*TASK REQUIREMENTS*
Each line below should be repeated exactly, but no picture should be carried over.

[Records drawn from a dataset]
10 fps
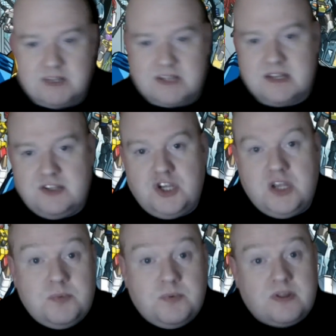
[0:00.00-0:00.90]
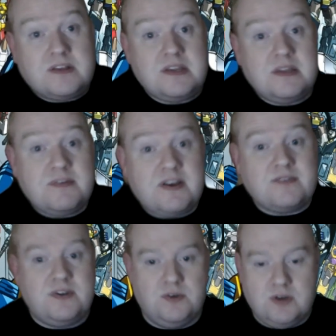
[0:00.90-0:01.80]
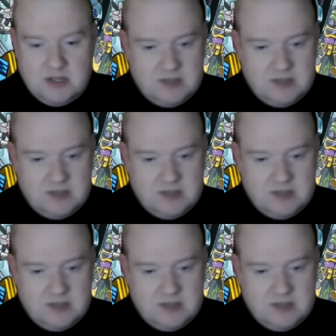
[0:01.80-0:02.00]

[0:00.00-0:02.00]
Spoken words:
I said, like I said in the vast video,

*FINISHED TASK*
10 fps
[0:00.00-0:00.90]
[0:00.90-0:01.80]
[0:01.80-0:02.00]

[0:00.00-0:02.00]
Spoken words:
I said, like I said in the vast video,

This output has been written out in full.